Dave Geyer

Current position
- Title: Swimming head coach
- Team: LSU
- Conference: Southeastern Conference (SEC)

Biographical details
- Born: March 15, 1977 Pittsburgh, Pennsylvania

Coaching career (HC unless noted)
- 2002–2005: Mecklenburg Aquatics Club (Asst.)
- 2006–2010: LSU (Asst.)
- 2011–present: LSU (Swim HC)

Accomplishments and honors

Championships
- 1 SEC Champion

= Dave Geyer =

American college swimming coach (born 1977)

Dave Geyer (born March 15, 1977) is an American college swimming coach. He is the current co-head coach of the LSU Tigers and LSU Lady Tigers swimming and diving teams at Louisiana State University with responsibilities for the swim team. Doug Shaffer is head coach of the diving team.

== Coaching career ==
Geyer has been the co-head coach of the LSU Tigers and Lady Tigers swimming and diving teams since 2011 when he was promoted from LSU assistant to head swim coach. He was an assistant coach at LSU from 2006 to 2010. Prior to LSU, he was an assistant swim coach at the Mecklenburg Aquatics Club (now known as SwimMAC Carolina). SwimMac Carolina is a United States Olympic Committee Center of Excellence.

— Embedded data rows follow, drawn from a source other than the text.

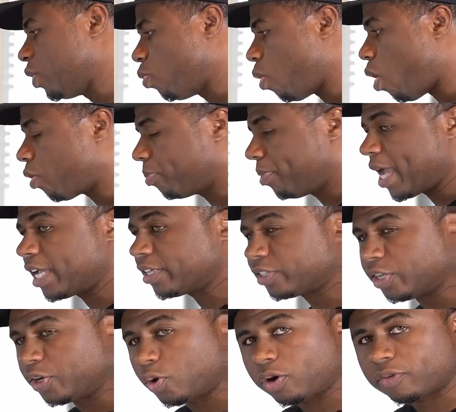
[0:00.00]
walk past
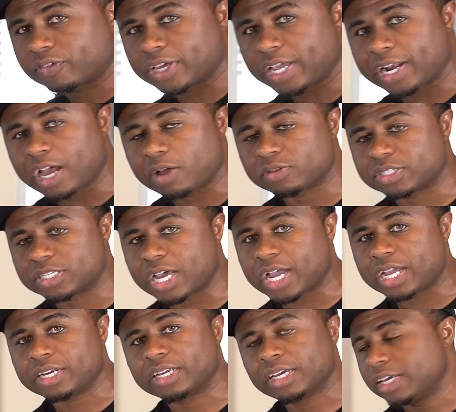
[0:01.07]
the north gate
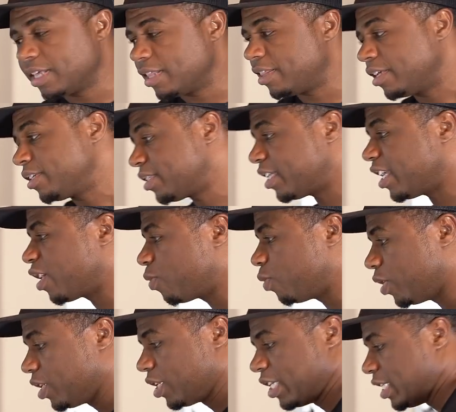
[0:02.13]
outside, this thing
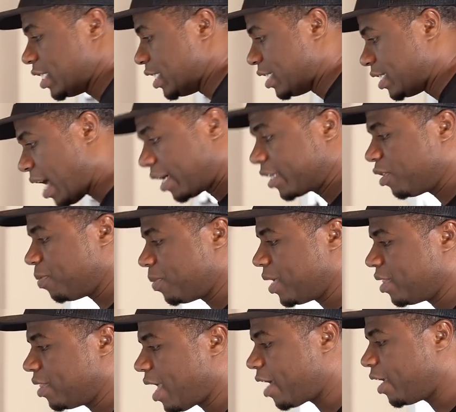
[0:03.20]
would
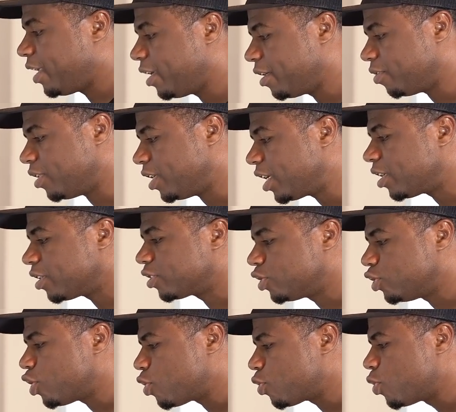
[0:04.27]
document that here and let us
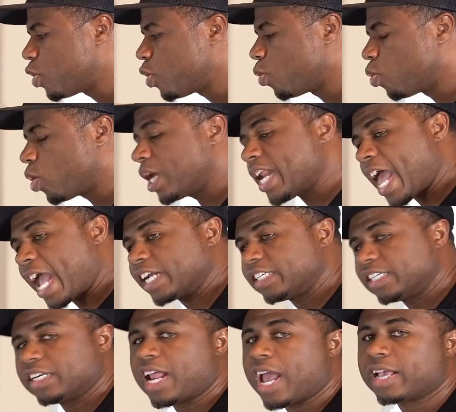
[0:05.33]
know what
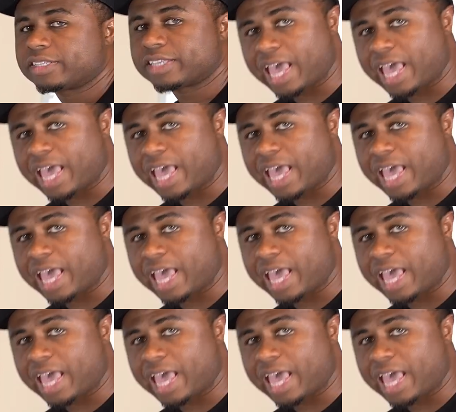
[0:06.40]
action has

In 2008, Geyer was a member of the Estonian National coaching staff at the European Short-Course Championships.

==Education==
Geyer was a swimmer at Shippensburg University of Pennsylvania. He placed at the Pennsylvania State Athletic Conference (PSAC) Championships in all four of his competitive seasons. He earned All-American honors at the 1997 National Championships. He was a three-time PSAC runner-up in individual medley competition.